Damn you, LLBean Fall Catalog. It’s not that I really want anything specific from you, I mean, you’re LLBean, there’s not a lot of innovation appearing season to season. It’s not like an Apple keynote. But what you’ve done is made me think “oooh, fall is coming. Then winter. Fluffy snow! Cookies. … oil bills. OMG, what are we going to do. Money is going to be so tight.”

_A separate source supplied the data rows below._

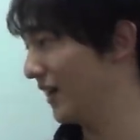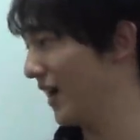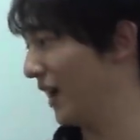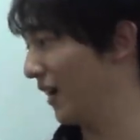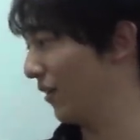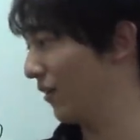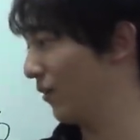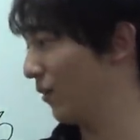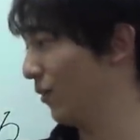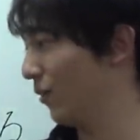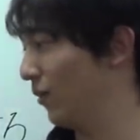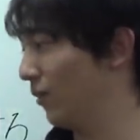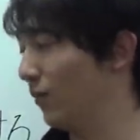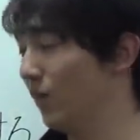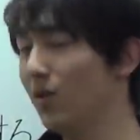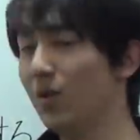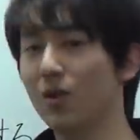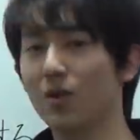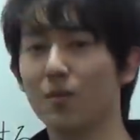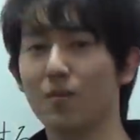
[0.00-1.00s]
学校
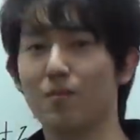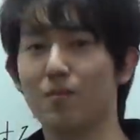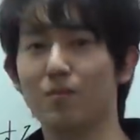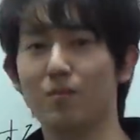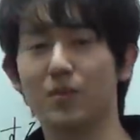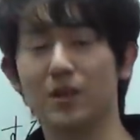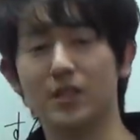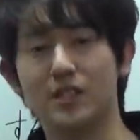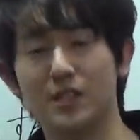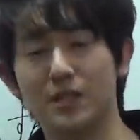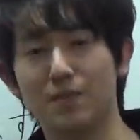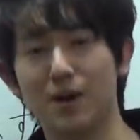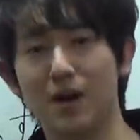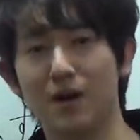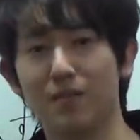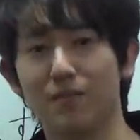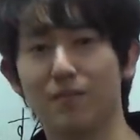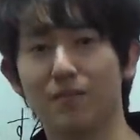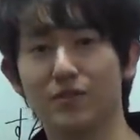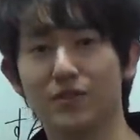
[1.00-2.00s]
を一
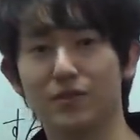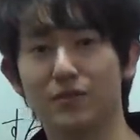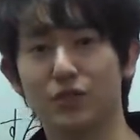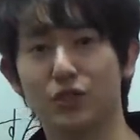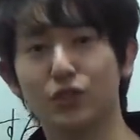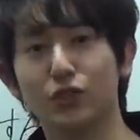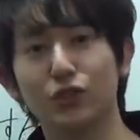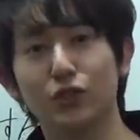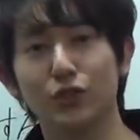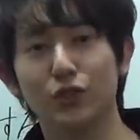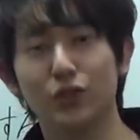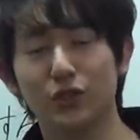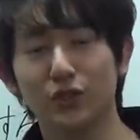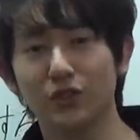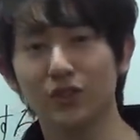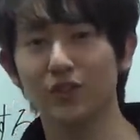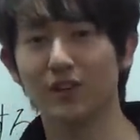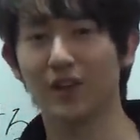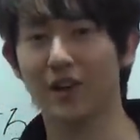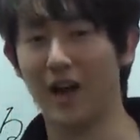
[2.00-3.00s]
番重要
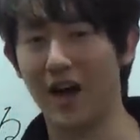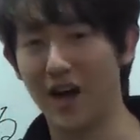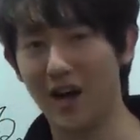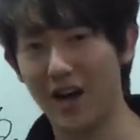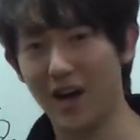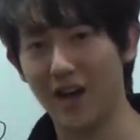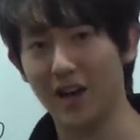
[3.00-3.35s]
と考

To that end, I’ve been once again fiddling with finance sites (wesabe.com, mint.com) and trying to estimate costs for the winter, bleeding the turnip, etc etc. If you don’t heat with oil, it means nothing to you, really, but if you do (and I do) the price of oil is going through the roof at an alarming rate. We heat exclusively with oil, and are cheap, cheap, cheap about it, and average 450 gallons per heating season, which is less than anyone else I know. (And I know a lot.) Running the numbers, assuming oil will be $5 a gallon ( almost $4 more than our first winter, four years ago), it basically works out to about $375/month for the heating season. We’ve installed windows in all the primary living spaces, and we’ll be rearranging the living room so that the couch is away from the big window, just to keep us more comfortable, hopefully. I plan on spending ~$300 on honeycomb shades before we turn on the boiler this year, as well, in an effort to keep what heat we do produce, inside. It’s freaking me out.

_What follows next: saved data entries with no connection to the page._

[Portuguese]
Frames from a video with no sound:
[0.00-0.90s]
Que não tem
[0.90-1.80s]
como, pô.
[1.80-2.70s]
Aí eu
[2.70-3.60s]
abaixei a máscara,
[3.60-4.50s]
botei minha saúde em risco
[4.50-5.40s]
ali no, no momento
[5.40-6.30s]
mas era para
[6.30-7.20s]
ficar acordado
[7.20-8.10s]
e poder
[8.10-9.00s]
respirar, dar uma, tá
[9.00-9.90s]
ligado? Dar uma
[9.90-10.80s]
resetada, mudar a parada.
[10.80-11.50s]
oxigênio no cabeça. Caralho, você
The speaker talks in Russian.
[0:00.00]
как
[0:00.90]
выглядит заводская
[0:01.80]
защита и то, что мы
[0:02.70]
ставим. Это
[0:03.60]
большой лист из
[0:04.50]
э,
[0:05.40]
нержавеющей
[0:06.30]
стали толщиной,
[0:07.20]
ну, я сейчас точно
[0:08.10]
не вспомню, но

Our debts are our house and my student loan. Our commutes are about 3 miles apiece, including daycare stops. Our cars are paid for and get 25+ mpg, pretty good for their ages. We don’t spend frivolously, we don’t eat out, I budget for food and for one takeout meal per weekend, we don’t go to movies, or on ‘real’ vacations, or anything like that. We don’t have cable, we have the cheapest cell plan available (200 minutes), and even our Netflix is the $9 version. After our mortgage, our single biggest expense is daycare (although, Ingrid just switched to Jr Preschool, so we get our first daycare break, EVER, from 667 to a cool $630 a month) and we just aren’t extravagant spenders. We work on saving, but car repairs this summer ate up a chunk of that, on top of the money we’d earmarked for windows, and we haven’t even finished all the windows! Argh.

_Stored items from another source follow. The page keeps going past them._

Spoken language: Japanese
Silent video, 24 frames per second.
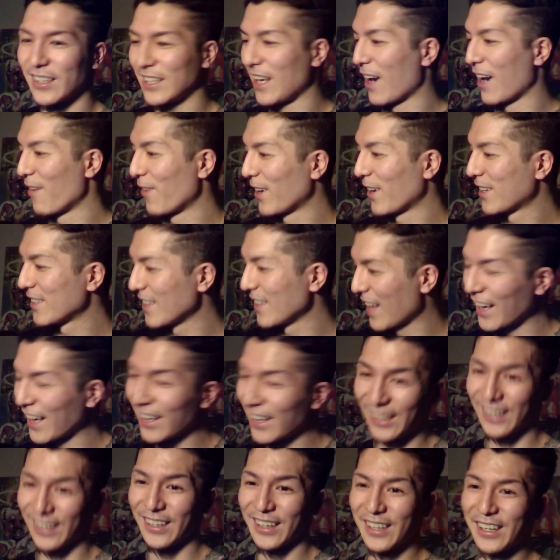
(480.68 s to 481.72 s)
やばくな
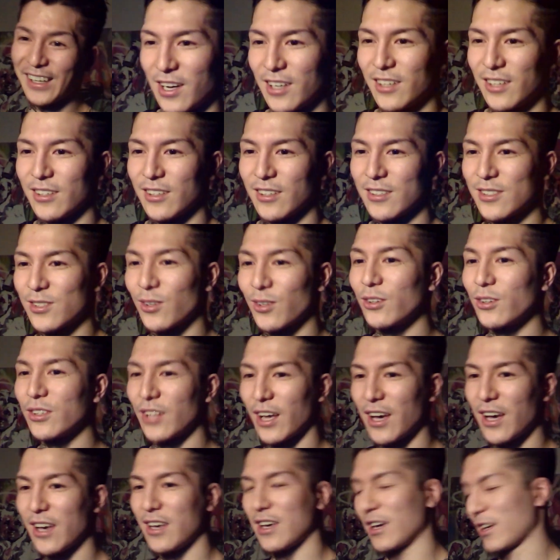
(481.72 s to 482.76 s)
いすごく
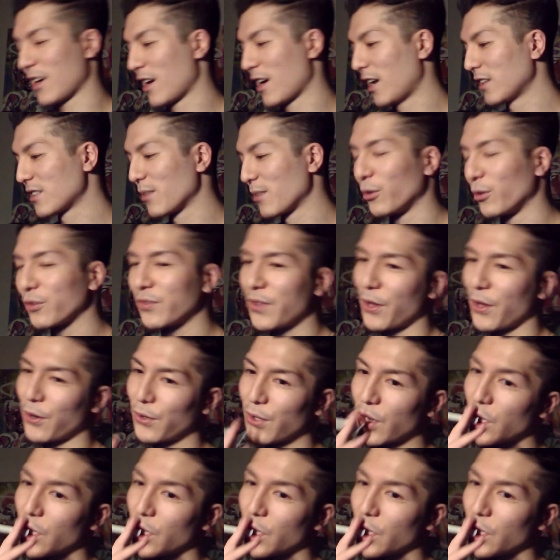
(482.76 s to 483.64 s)
ないやけん、あいつは持ってる。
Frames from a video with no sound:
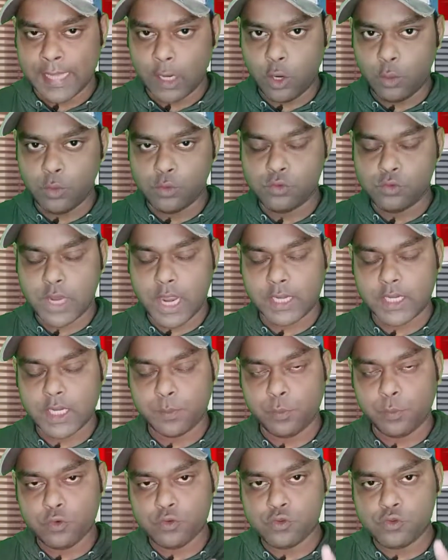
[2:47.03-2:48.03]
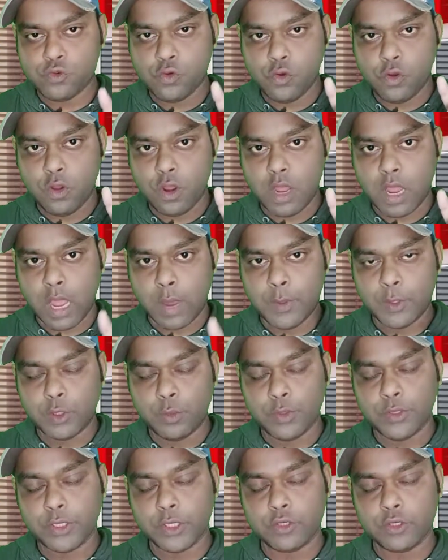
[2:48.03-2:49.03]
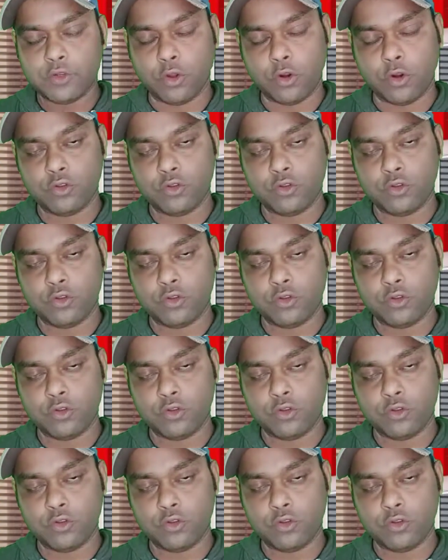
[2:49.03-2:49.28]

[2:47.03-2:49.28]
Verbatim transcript: দেখো বন্ধুরা একটা প্রশ্ন আমি তোমাদেরকে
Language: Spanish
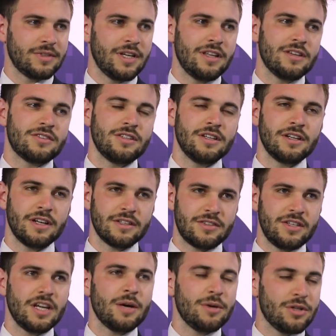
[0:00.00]
Es decir,
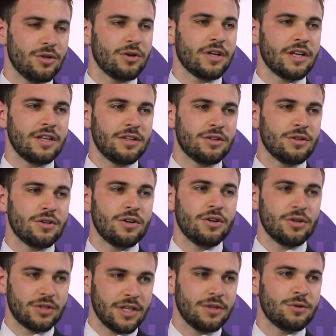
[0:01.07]
sigue habiendo crédito,
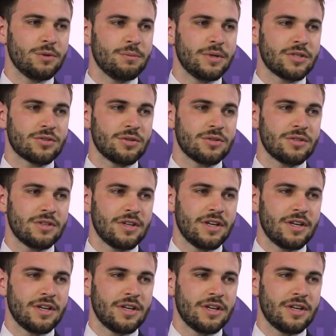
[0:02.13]
no tanto en pesos.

So, I spend a lot of time thinking about this. The other track is that I think about how in the FUCK I can ever afford a second, how utterly wrong it is that money dictates the size and timing of my family in such a way, and trying to just figure. it. out. We’ve decided it’s time to start hoarding sick and vacation days (and besides, I can’t afford a vacation, anyway) to hopefully create a stockpile for a hypothetical 2010 maternity leave. I’ve trolled craigslist wondering if there’s an ideal, but cheaper, option for childcare. (Answer: No.) It’s just weighing heavily.
So, in light of all that, I decided to fantasy spend some fantasy money. If I had the following, this is what I’d do with it: $1 : go buy a diet coke from the campus center. (I might do that in a minute.) $10: make plans with Andy to get coffee or something on Friday. $100: put it towards the thermal shades $1000: dining room windows, and some thermal shades $10000: finish windows, do the roof $100000: windows, roof, siding, pay off student loan, save money with some earmarked for my dream car (the 09 Forester… lame, I know, but oh how I long for that car!). $1000000: windows, roof,siding — wait, with a millionbucks, I might even figure out how to add a master suite and first floor bathroom. Or buy out a neighbor or something — and, of course, pay off student loan, get that sweet, sweet 09 Forester, and save. Maybe just get pregnant and do the SAHM thing. Wouldn’t that be lovely? Alas.